Post by mattrose » Tue Dec 16, 2008 1:46 am

Here's my final paper on "What Constitutes Wesleyan Theology?"

A Theology of Extreme Equilibrium



A pendulum has four working features: A foundational pivot, a connecting rod, the Law of Gravity, and a weighted bob. The pivot is the source. The rod connects the source to the bob. The bob swings back and forth in a constant struggle with the Law of Gravity to exist at the center. This swinging follows a consistent trajectory made up of three key points: The extreme left, the center, and the extreme right. But the center point can also be considered extreme insomuch that, at this point of equilibrium, gravity causes the bob to reach its lowest position. In other words, at no other point is the bob closer to ground level.

Christian theology has four working members: The creative Father, the reconciling Son, the redemptive Spirit, and the collective Church. The Father is the source. The Son connects the Father to the Church. The Church swings back and forth in a constant struggle with the Law of the Spirit to exist at the center of God’s will. This swinging follows a consistent trajectory made up of three key points: The extreme left, the center, and the extreme right. But the center point can also be considered extreme insomuch that, at this point of equilibrium, the Spirit causes the Church to reach its lowest position. In other words, at no other point is the church closer to making an impact on the world.

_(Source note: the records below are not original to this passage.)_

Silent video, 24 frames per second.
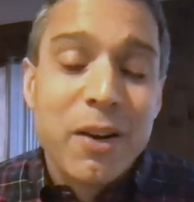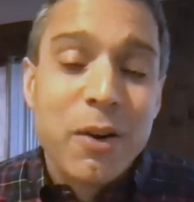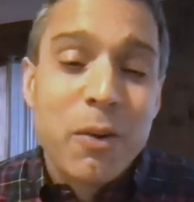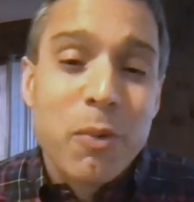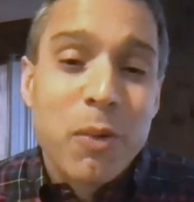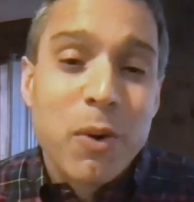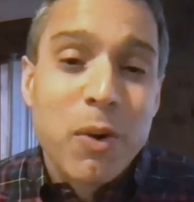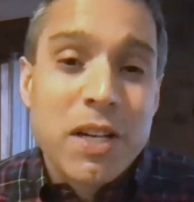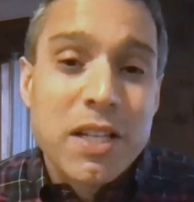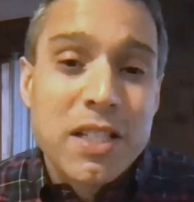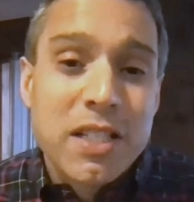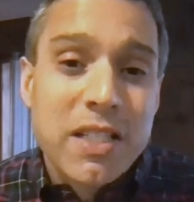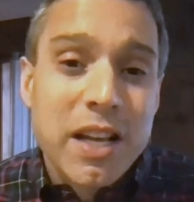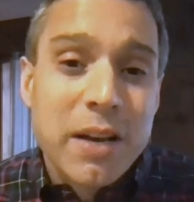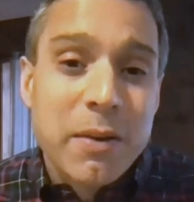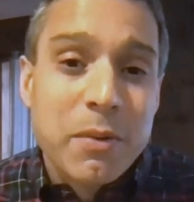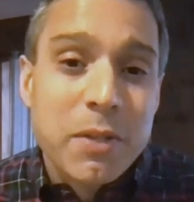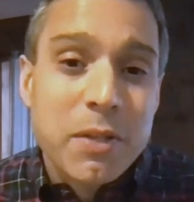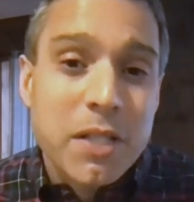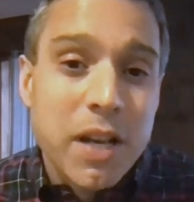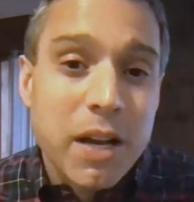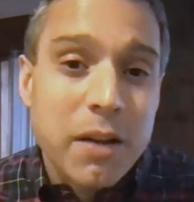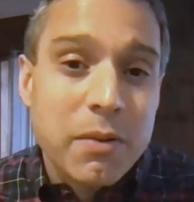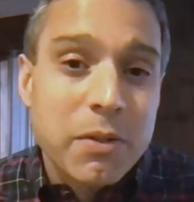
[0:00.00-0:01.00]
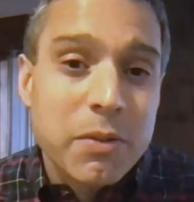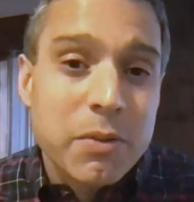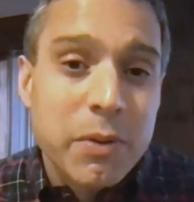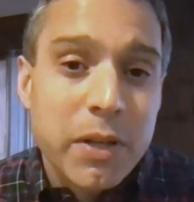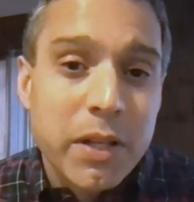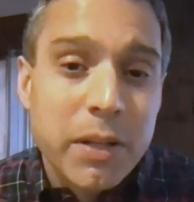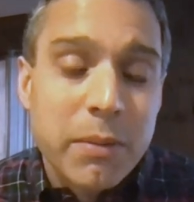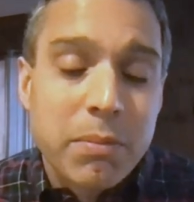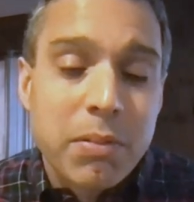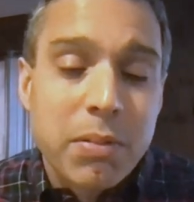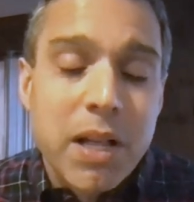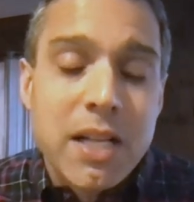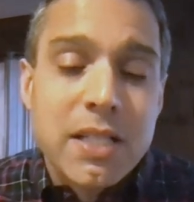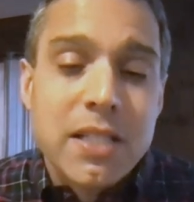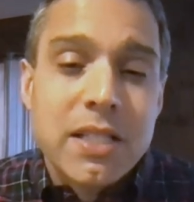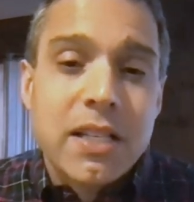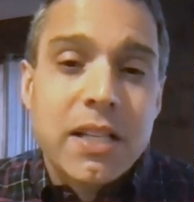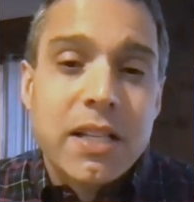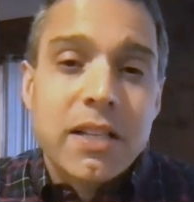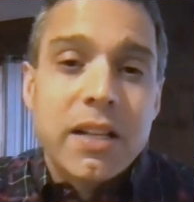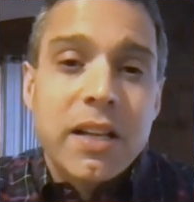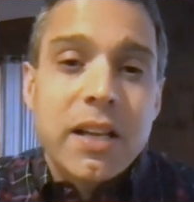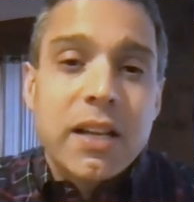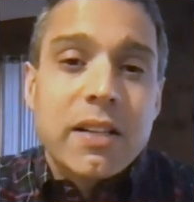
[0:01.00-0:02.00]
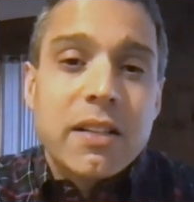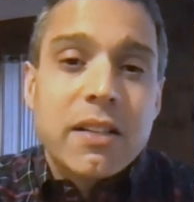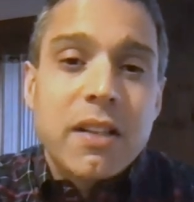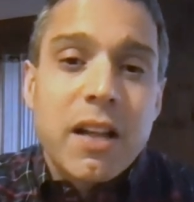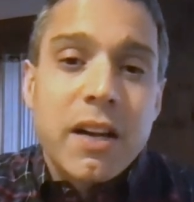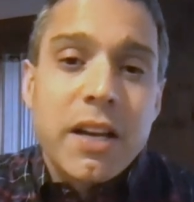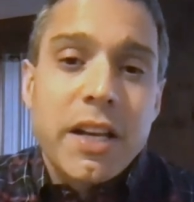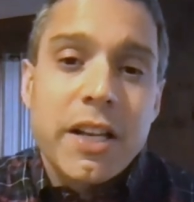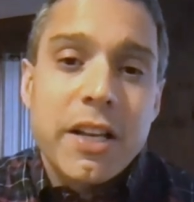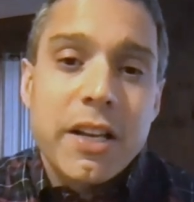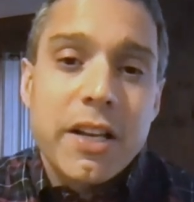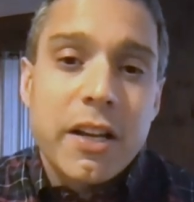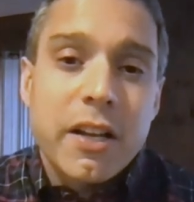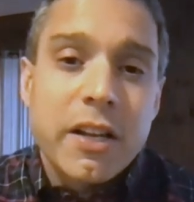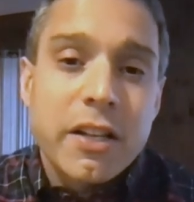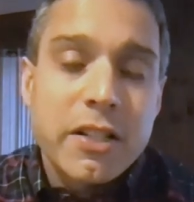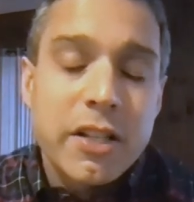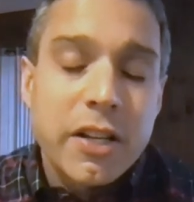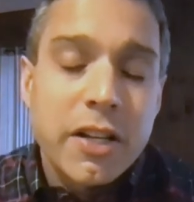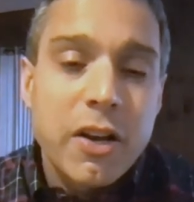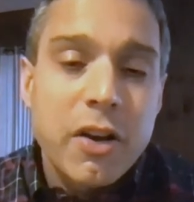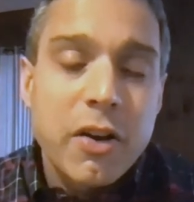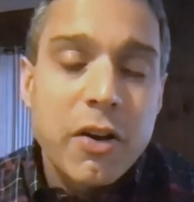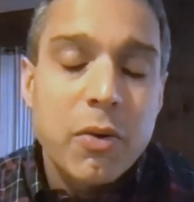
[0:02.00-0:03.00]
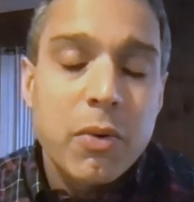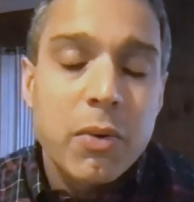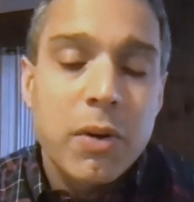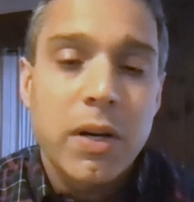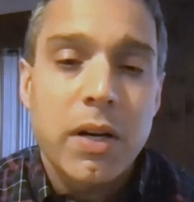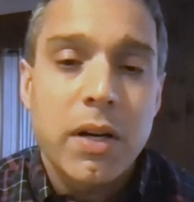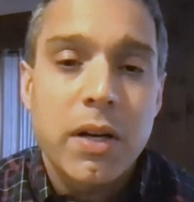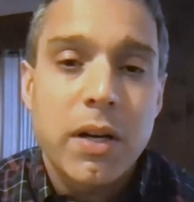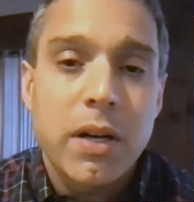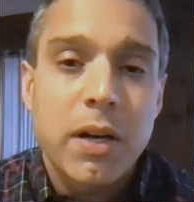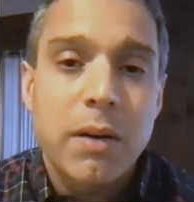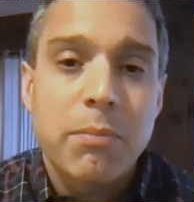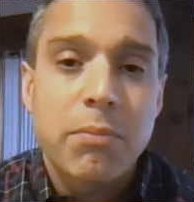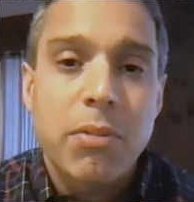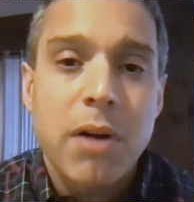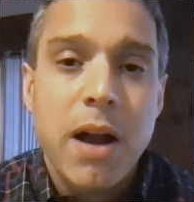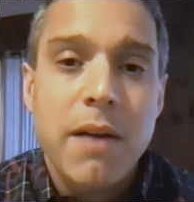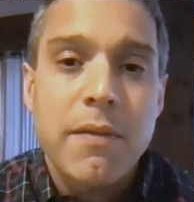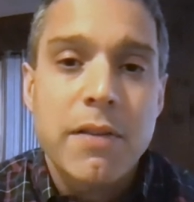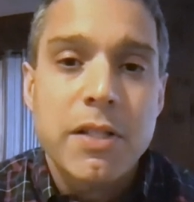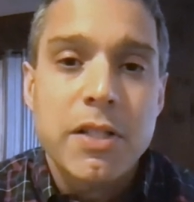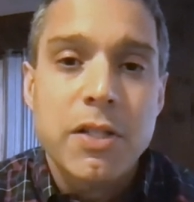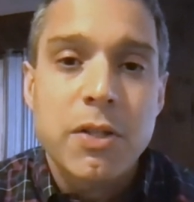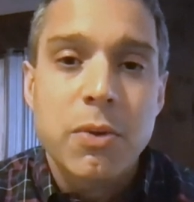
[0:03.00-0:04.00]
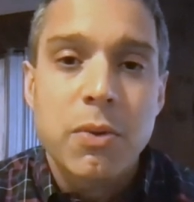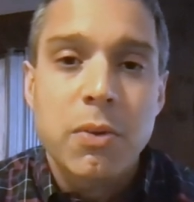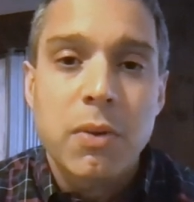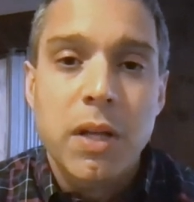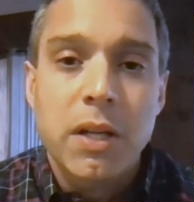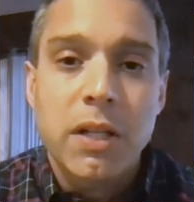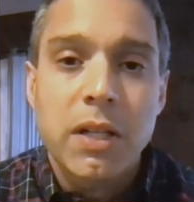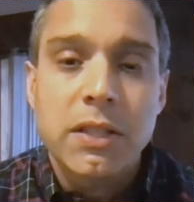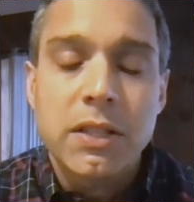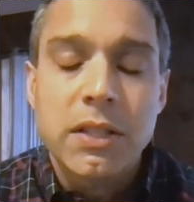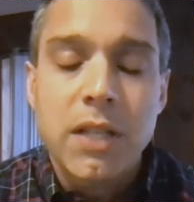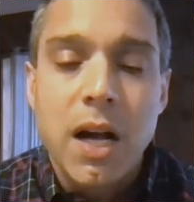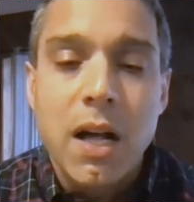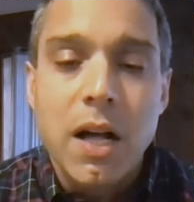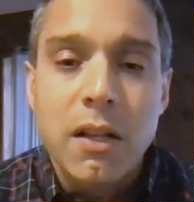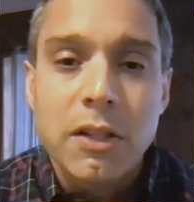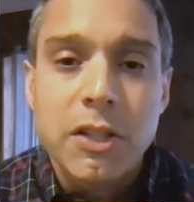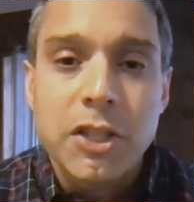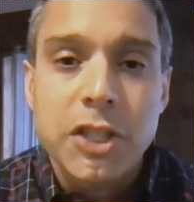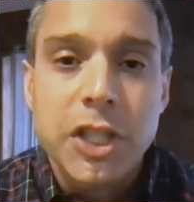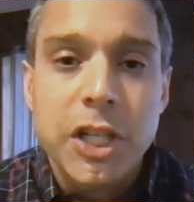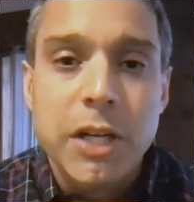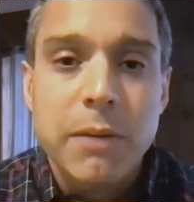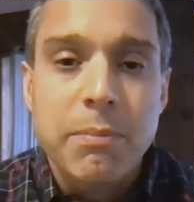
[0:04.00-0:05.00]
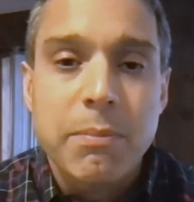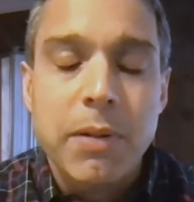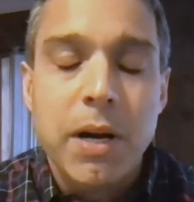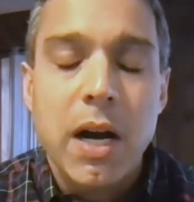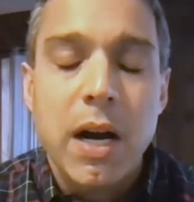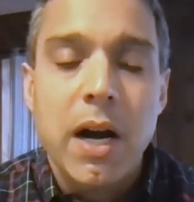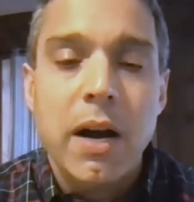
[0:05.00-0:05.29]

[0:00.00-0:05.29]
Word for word: was I was really blessed and lucky to go to a private school on a scholarship.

A study in the life and times of John Wesley is a study of extremes. His life resulted in a radical movement and his times placed him in the midst of powerful yet opposing ideas. But I suggest that Wesleyan Theology is a theology of extreme equilibrium. To be extreme is to be of a character or kind farthest removed from the ordinary or average. Equilibrium is a state of rest or balance due to the equal action of opposing forces. By avoiding the extremes to the left and right, Wesley was able to create a movement located in the balance. A balanced church is one so weighed down by the Spirit that it has the greatest potential to impact the world. The distinguishing feature of Wesleyan theology is an emphasis on God’s impact on the ground. The reason John Wesley did not live the ordinary Christian life was that he allowed the Spirit, rather than humankind, to define the extreme. Wesleyan theology is at its most Wesleyan when it finds the weighty balance between the extremes that exist on either side of the center of God’s will.

The Extremes of Wesley’s Times

We live in extreme times. Such a statement could, of course, be uttered in any period of human history. This is illustrated by the fact that we can find evidence of doomsday predictions in just about any historical generation. John Wesley’s generation was no different. He was surrounded by extremes to the left and to the right, but he consistently arrived at a place of equilibrium between the extremes.

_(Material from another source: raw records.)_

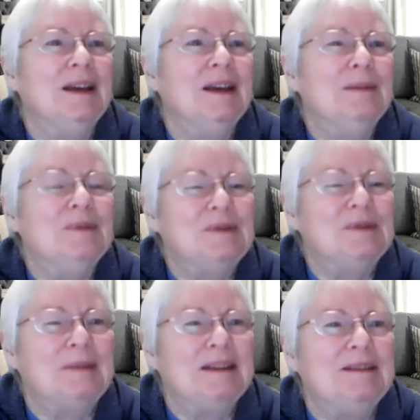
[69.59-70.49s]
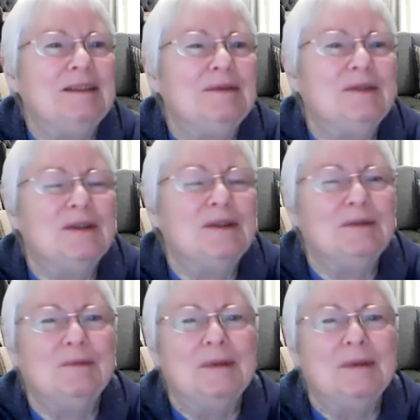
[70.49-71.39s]
perspective on
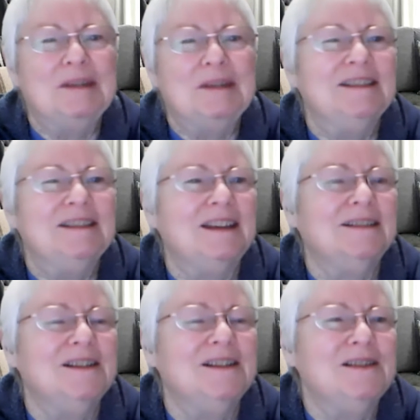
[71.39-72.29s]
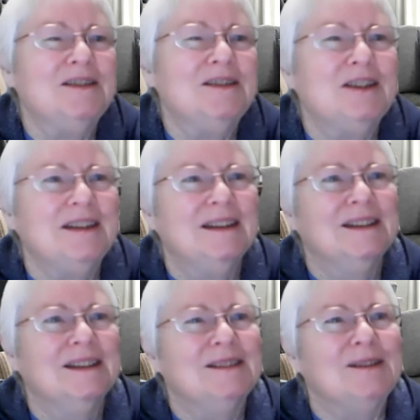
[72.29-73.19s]
women in technology.
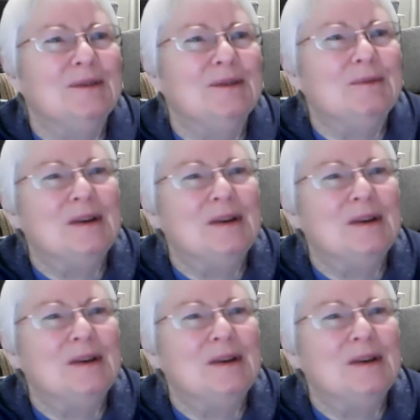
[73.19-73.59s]
So, well,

Wesley’s family background created a propensity toward moderation. “He was the offspring not just of one church and one tradition but was influenced by no fewer than five heritages, which he combined in creative and in many respects new ways” (Runyon, 208). These heritages were often located in different hemispheres of the ecclesiastical landscape. Wesley had, for example, a mixed Puritan-Anglican background. On the one hand, “both of Wesley’s parents were raised in Puritan clergy homes, and his grandparents and great-grandparents on both sides were ardent Puritans” (Runyon, 208). On the other hand, both Susanna and Samuel (Wesley’s mother and father) had converted to establishment Anglicanism. Wesley was born into a home “that never gave up the piety of Puritanism” (Runyon, 208), and yet was very committed to high church Anglicanism. He arrived, therefore, at some level of balance between the non-conformists and the establishment. This explains how it is that Wesley considered himself an Anglican while continuing to work outside (both literally and figuratively) the box of the establishment. Wesley, though, did remain loyal to Anglicanism through the end of his life. But even this fact came equipped for the development of a theology of equilibrium in that “Anglicanism gravitated toward an understanding of itself as a via media (middle way) between the Roman Catholic and Protestant traditions” (Maddox, 22).

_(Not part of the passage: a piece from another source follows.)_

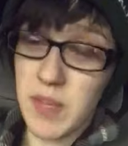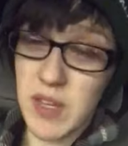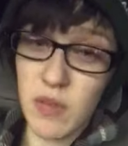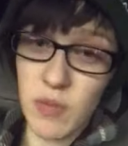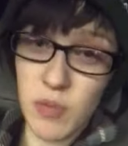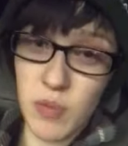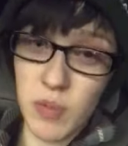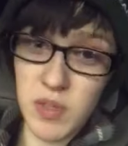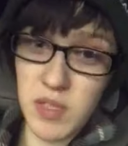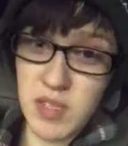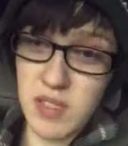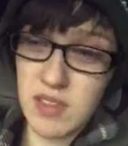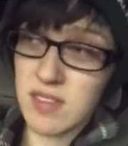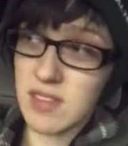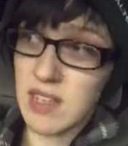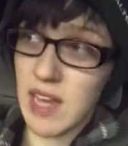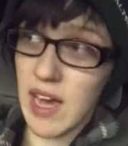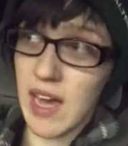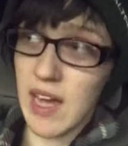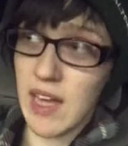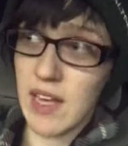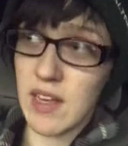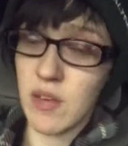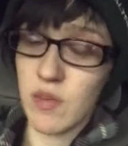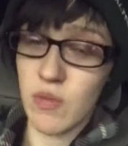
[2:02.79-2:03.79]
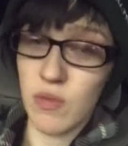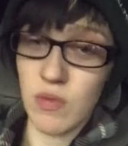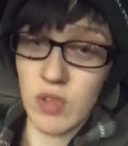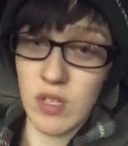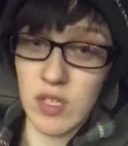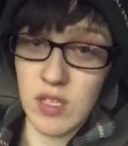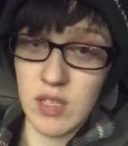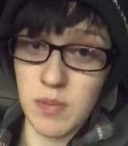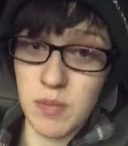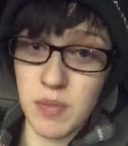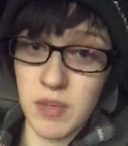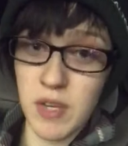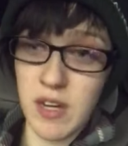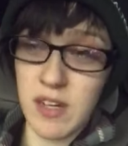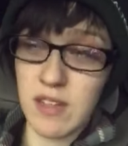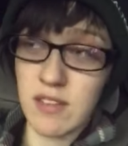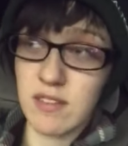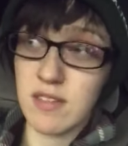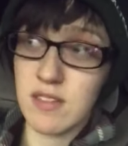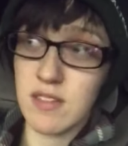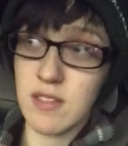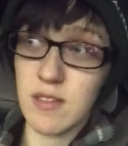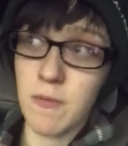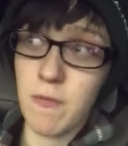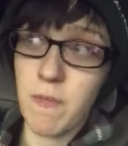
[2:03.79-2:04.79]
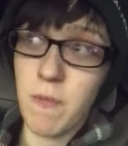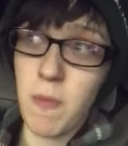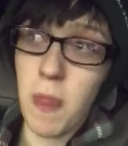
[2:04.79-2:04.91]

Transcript: been really sad and really depressed,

Wesley’s blend of Western traditions is mirrored by a blend on an even broader theological plain. His studies brought him toward the center between East and West. That he was influenced by his own traditions is beyond question, but recent scholarship suggests that he was heavily influenced by the writings of the Eastern Father’s whom he encountered amidst the Anglican patristics renaissance (Maddox, 23). This is, perhaps, best demonstrated by Wesley’s fundamental commitment to the therapeutic view of the Christian life. Wesley “integrated the juridical convictions of Western Christianity into his more basic therapeutic (Eastern) viewpoint” (Maddox, 23). Wesley’s radical movement was not initiated by creating new doctrines, but by combining old, cross-cultural doctrines together in new ways.

At first glance, Wesley’s Arminianism may seem like an exception to his rule of theological moderation. Indeed, Wesley was highly critical of the most extreme forms of Calvinism. But setting Calvinism against Arminianism ignores the influence of Deism in Wesley’s day. Wesley’s Arminianism is better understood as the moderate view between hard-core Calvinism (which views God as a micro-manager over creation) and hard-core Deism (which doesn’t view God as a manager at all). It was against these two views, and not because he was a student of Arminius, that Wesley arrived at his balanced position. In fact, “by Arminianism he referred to a moderated Calvinism, tempered in the direction of synergism, over against absolute predestination” (Oden, 256). Nor did he consider Deism an utter enemy. He once argued that deism, in its emphasis on toleration, could provide a way “whereby nominal Christians could be prepared, first, for tolerating, and, afterwards, for receiving, real Christianity” (Runyon, 172). Wesley emphasized both the Calvinistic emphasis on God as the source of salvation (divine grace) and Deistic emphasis on the importance of human activity (response to grace). He arrived at “a conception that can stress God’s gracious sovereignty in a way that actually enhances the place of human responsiveness” (Maddox, 255).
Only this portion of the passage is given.